Depuis des années l'on entend que la croissance française
tenait plus à la consommation intérieure qu'aux exportations : on comprend
bien alors pourquoi il est si urgent de comprendre et sonder les moteurs de
la consommation des français.
Pour autant!
Paralogisme
On peut admettre que des facteurs psychologiques viennent
influer nos comportements de consommateurs, néanmoins je soupçonne derrière
ceci comme un sulfureux parfum de paralogisme.
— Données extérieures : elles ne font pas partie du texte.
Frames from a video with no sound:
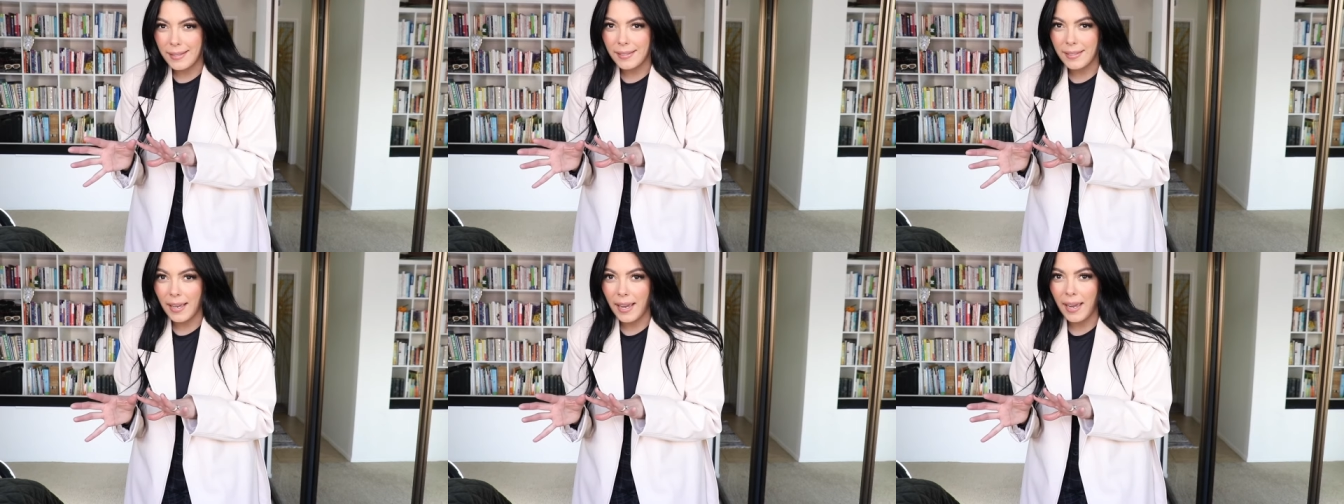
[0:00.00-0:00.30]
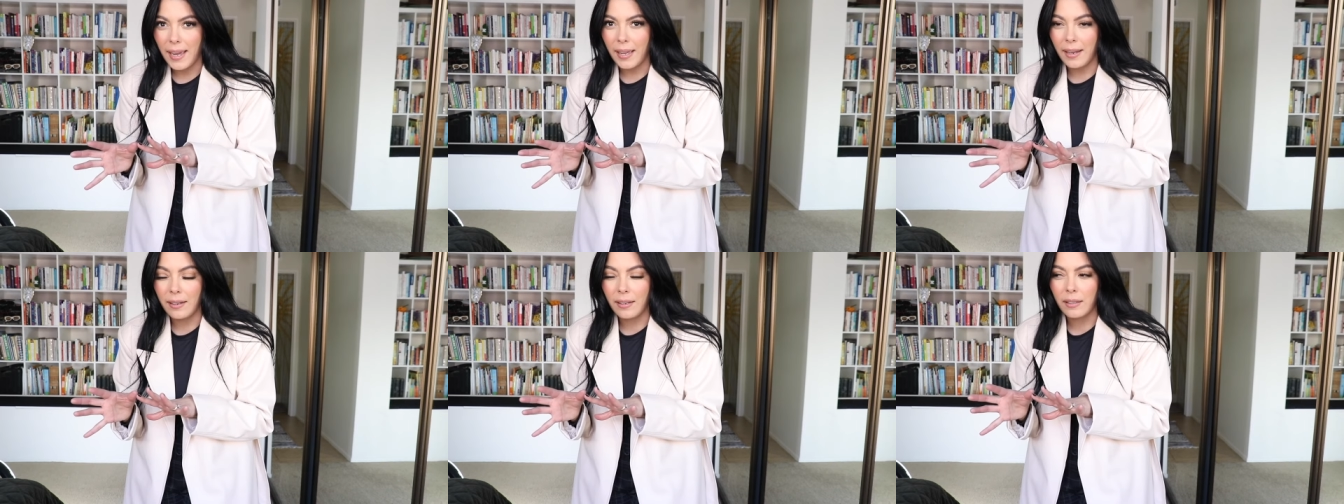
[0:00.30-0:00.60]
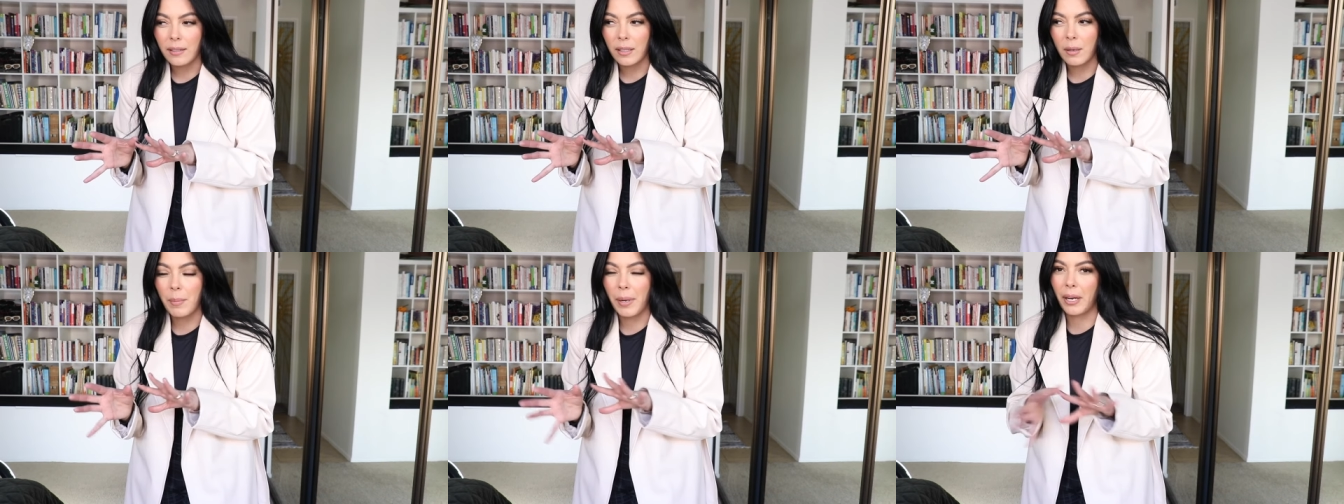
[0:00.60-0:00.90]
side
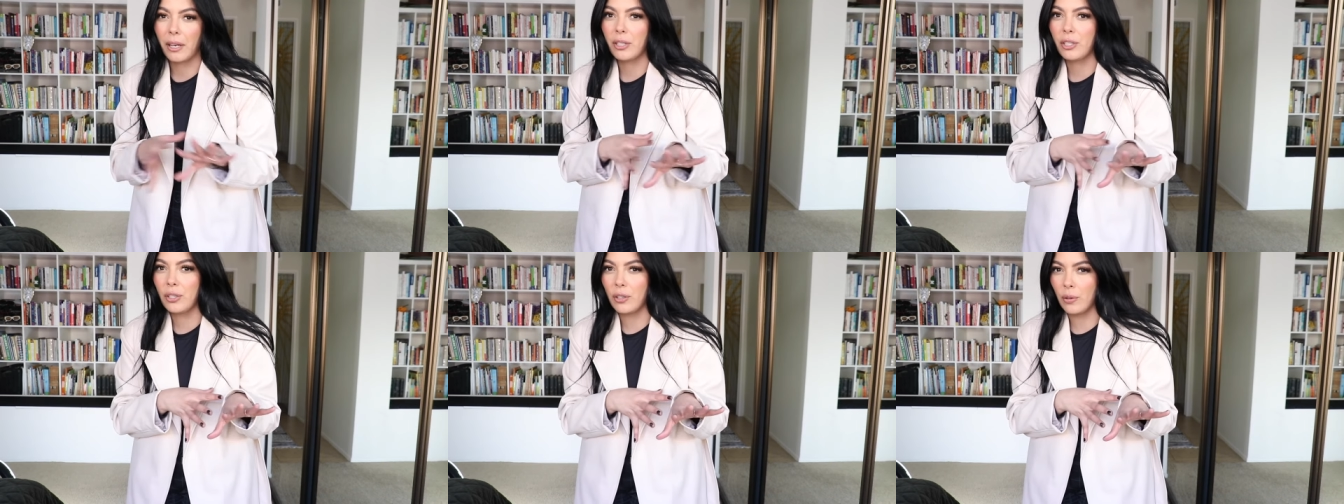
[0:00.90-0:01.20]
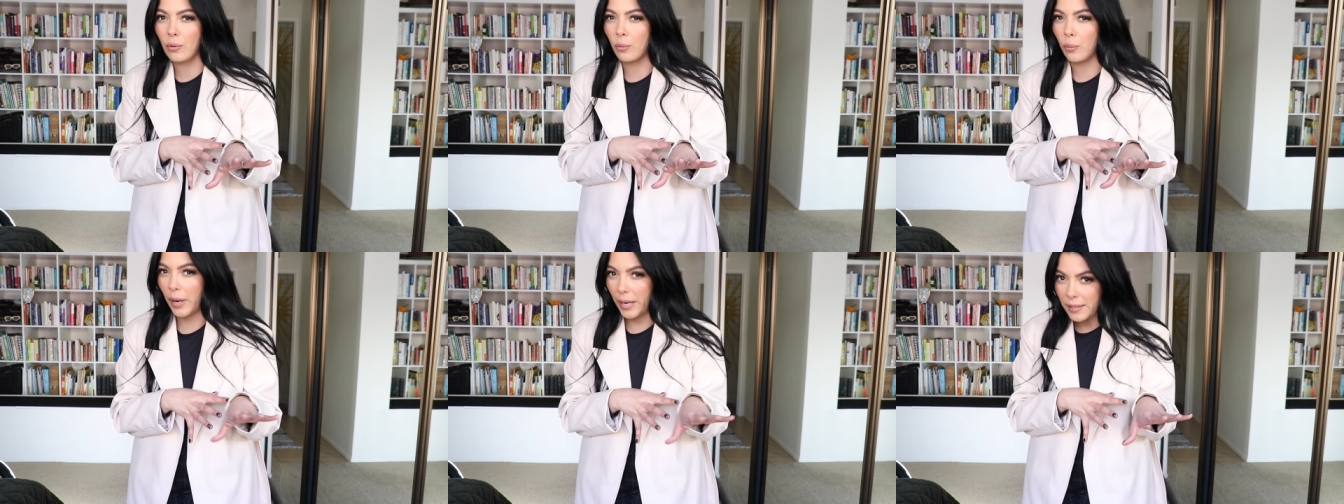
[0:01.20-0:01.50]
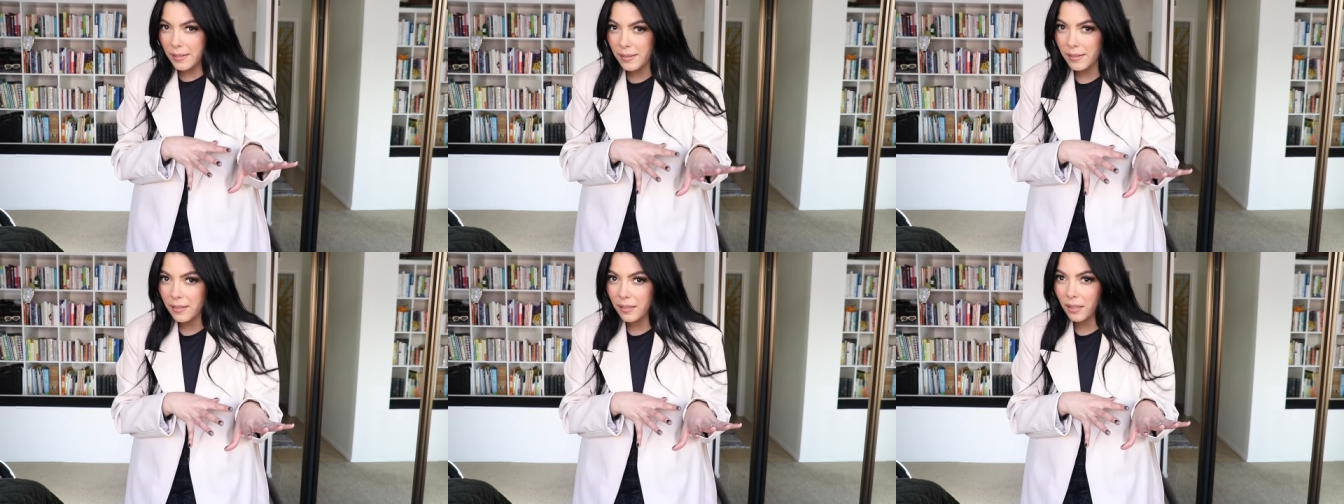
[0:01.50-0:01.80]
compared to the
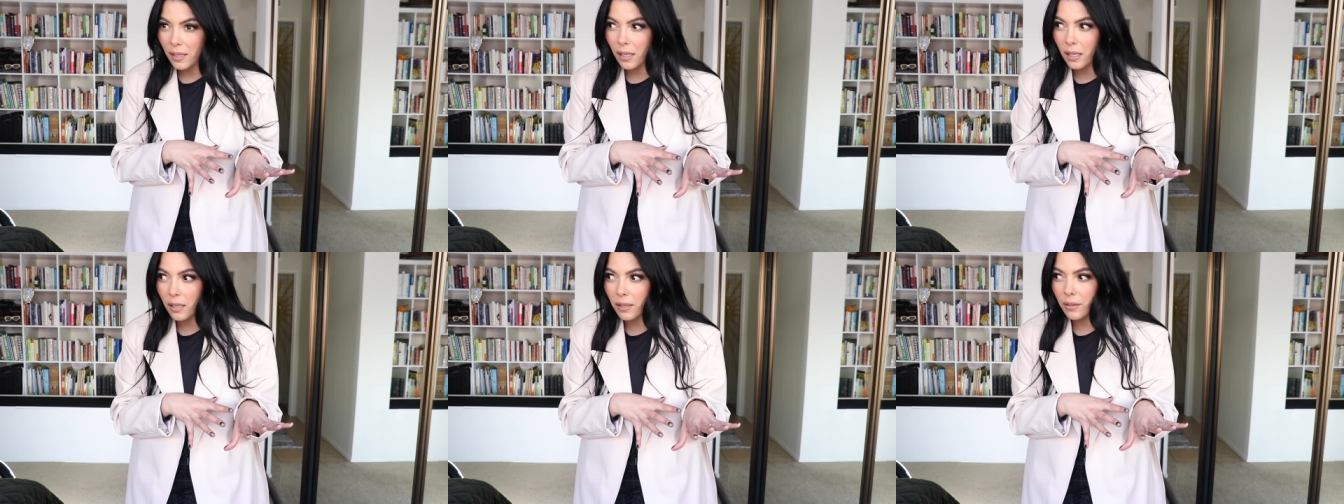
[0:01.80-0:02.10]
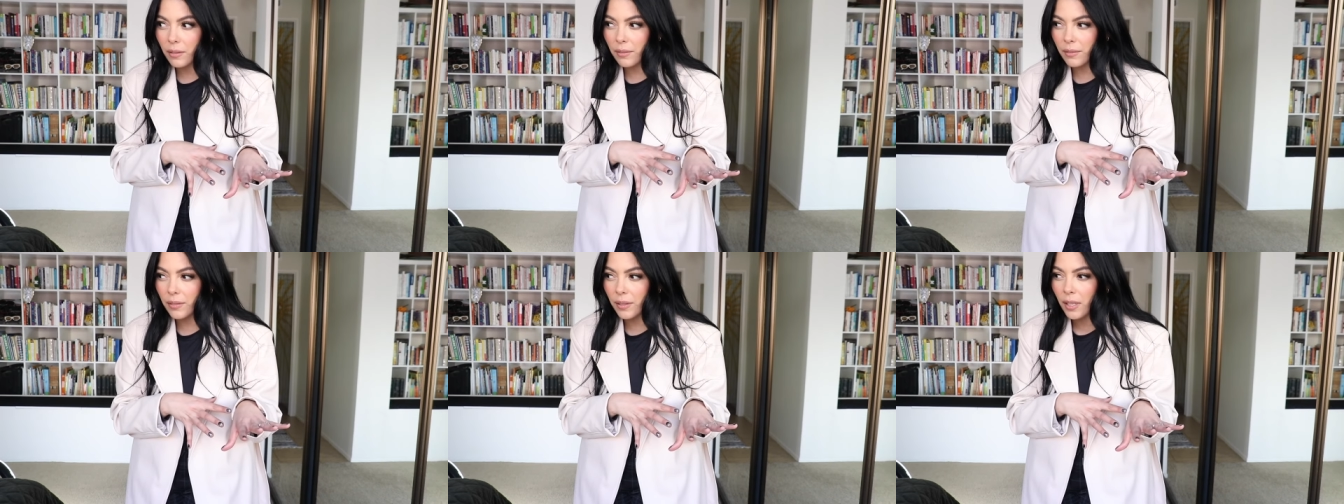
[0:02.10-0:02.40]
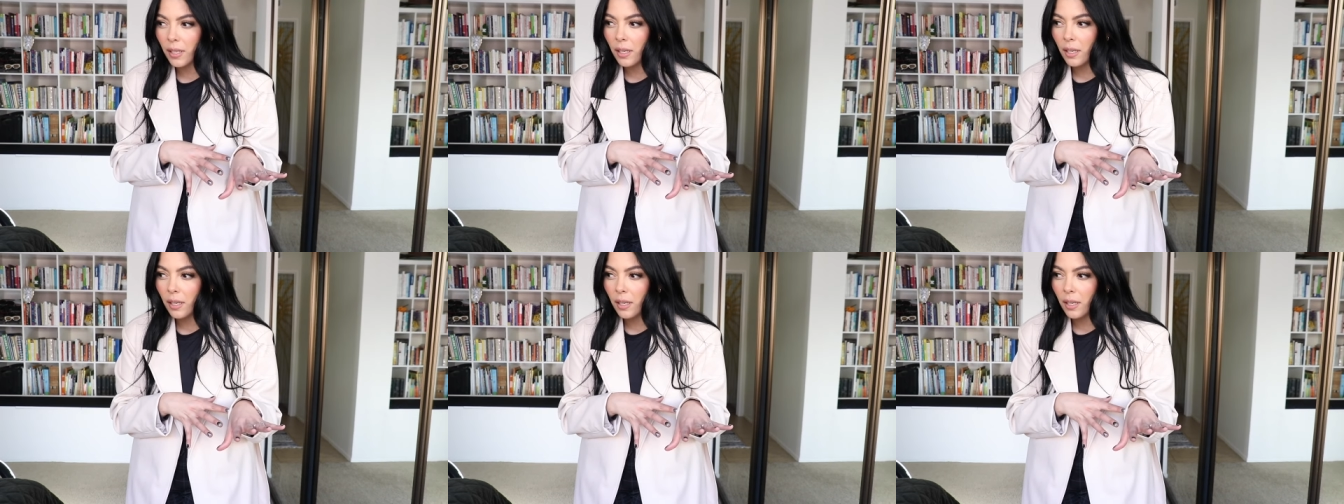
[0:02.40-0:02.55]
rest of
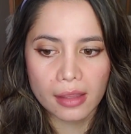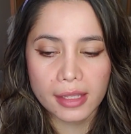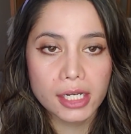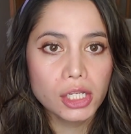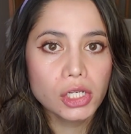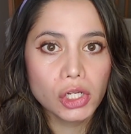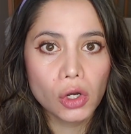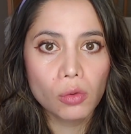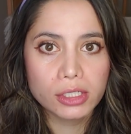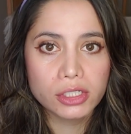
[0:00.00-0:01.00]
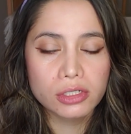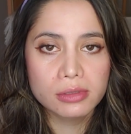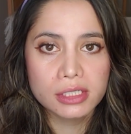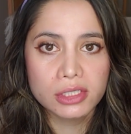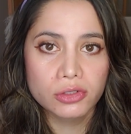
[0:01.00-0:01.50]
They didn't know what to do
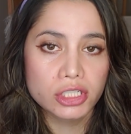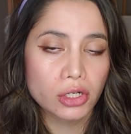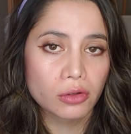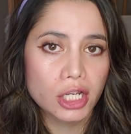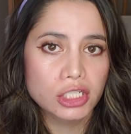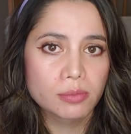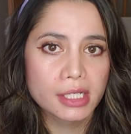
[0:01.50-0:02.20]
with this new generation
Pour établir une corrélation étroite entre le moral -
l'indice de confiance en l'avenir - et la consommation des ménages encore
faudrait-il avoir établi que celui-là fût la seule cause, au moins la cause
principale de celle-ci ! Or il semble en réalité que la cause essentielle en
fût plutôt le pouvoir d'achat. C'est bien parce que les budgets sont
désormais tellement étriqués que les ménages ne consomment plus - ou moins -
et sans doute est-ce plutôt la dure réalité de travailleur pauvre qui fait
baisser le moral
En l'affaire on inverse cause et conséquence !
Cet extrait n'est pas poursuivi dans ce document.